Dish, the satellite pay-TV subsidiary of EchoStar, along with its wireless subsidiaries, filed for Chapter 11 bankruptcy protection.
The filing includes a prepackaged restructuring plan aimed at addressing immediate debt maturities and managing the wind-down of Dish Wireless’s 5G network operations.
The move follows an unexpected delay in a $23 billion spectrum license sale to AT&T, a deal originally announced in August 2025.
Dish indicated that it was unable to meet the repayment of $2 billion in 7.75% senior secured notes that were due on July 1.
Strengthening the Future of Telecommunications
Despite the filing, EchoStar Chairman and Co-Founder Charlie Ergen emphasized that the company remains committed to its long-term vision.

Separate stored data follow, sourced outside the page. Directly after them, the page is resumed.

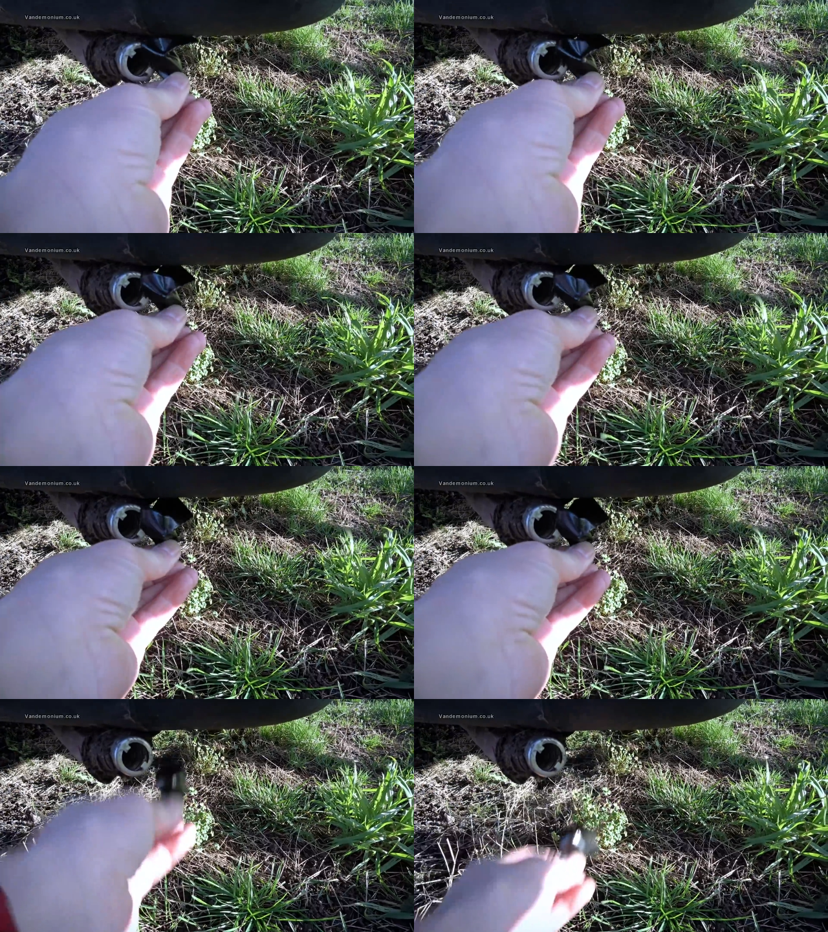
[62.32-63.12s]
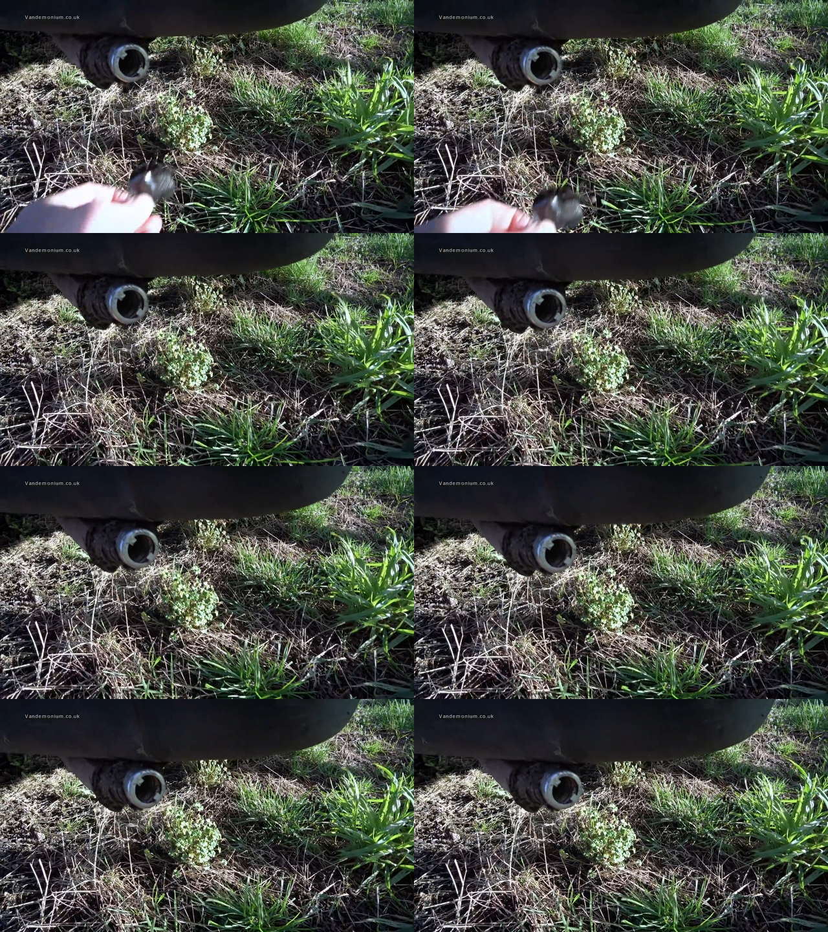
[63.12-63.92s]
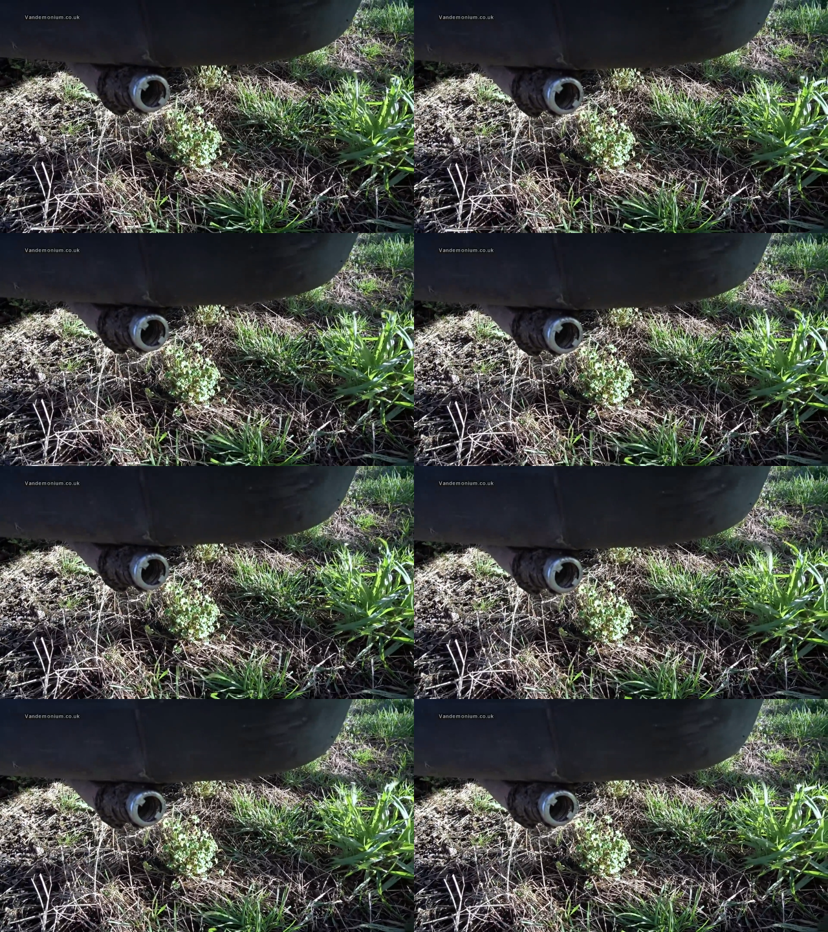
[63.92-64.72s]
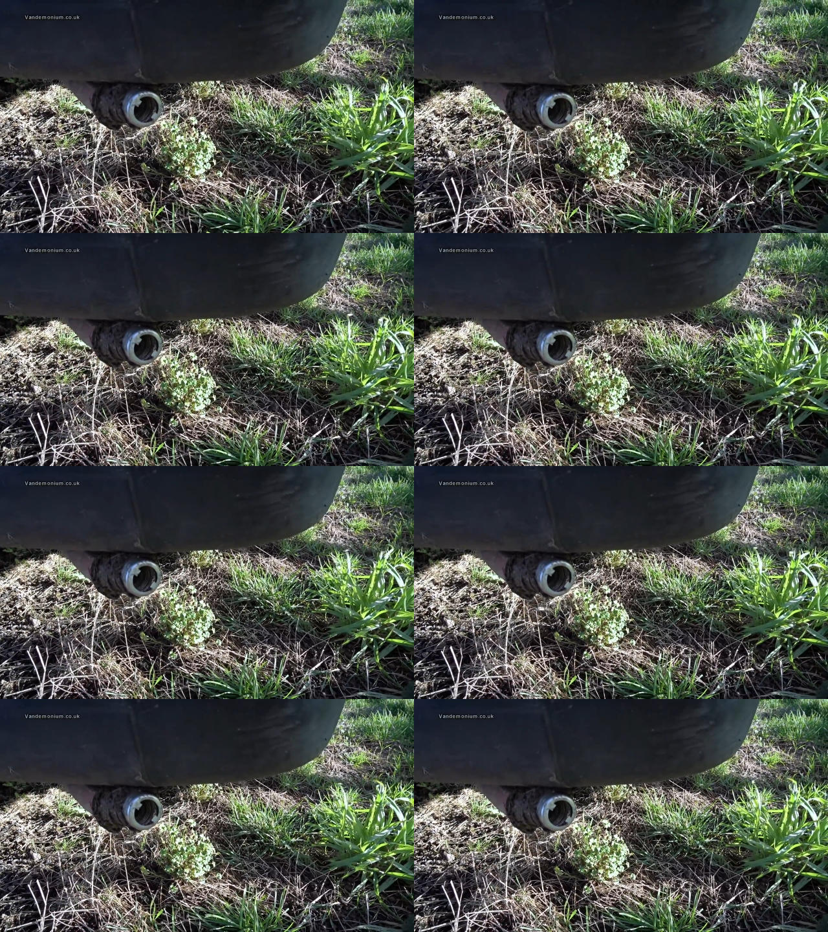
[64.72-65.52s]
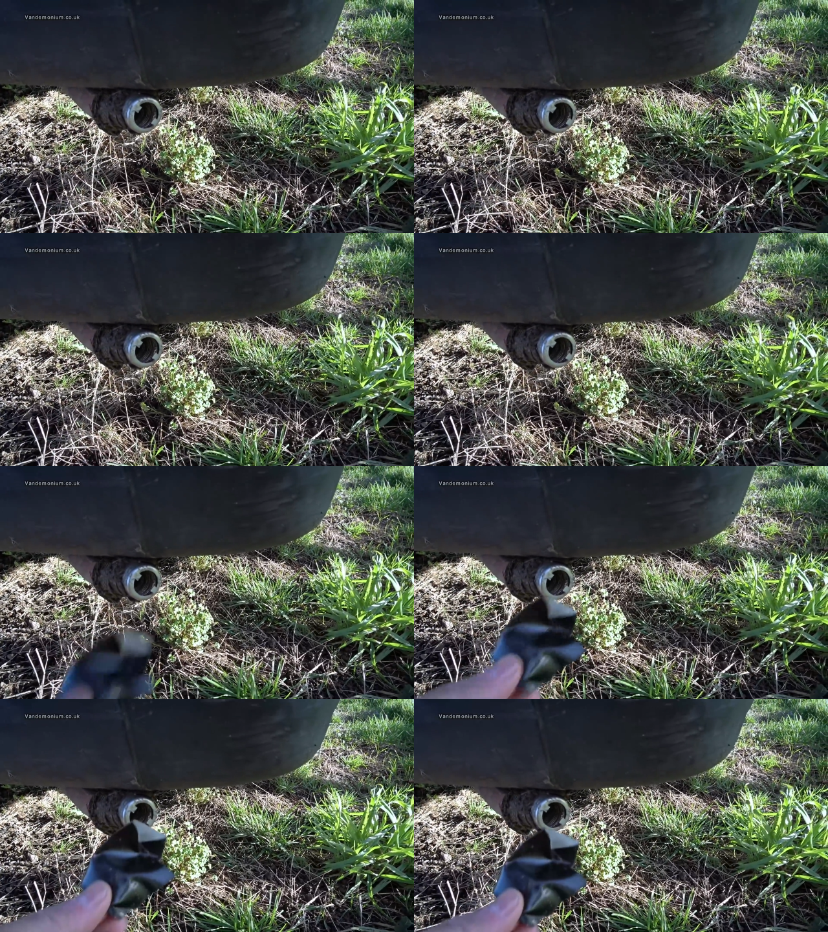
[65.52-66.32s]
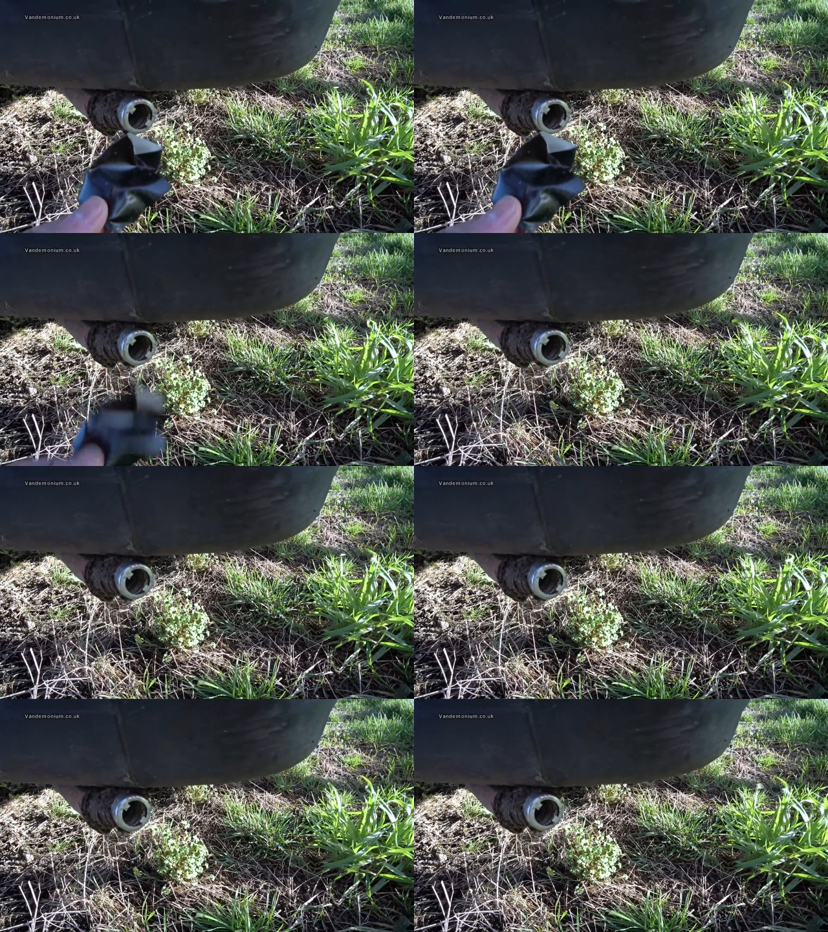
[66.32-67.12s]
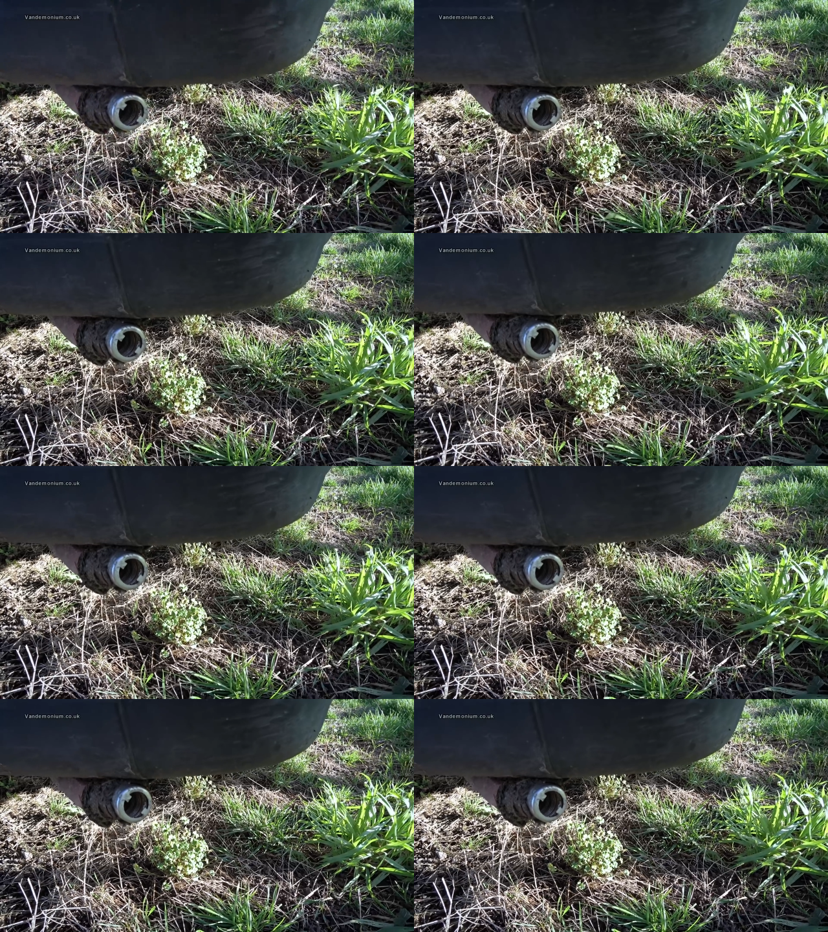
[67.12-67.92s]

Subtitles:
(no speaker visible)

“EchoStar has been at the forefront of telecommunications for over 45 years, and these steps will position the business for an even stronger future,” Ergen said. “We are operating as usual throughout this process, delivering the same high-quality services that our customers expect.”
Fast-Track Restructuring Plan
The restructuring plan has received significant support from creditors, with holders of more than 88% of Dish’s credit—including those holding over $8.8 billion in Dish Wireless debt—agreeing to the terms. This broad consensus is expected to fast-track the legal proceedings, with the company targeting an exit from bankruptcy by the third quarter of this year.
Under the proposed plan, the July 1 notes will be paid in full in cash shortly after the AT&T transaction closes or upon the plan’s effective date.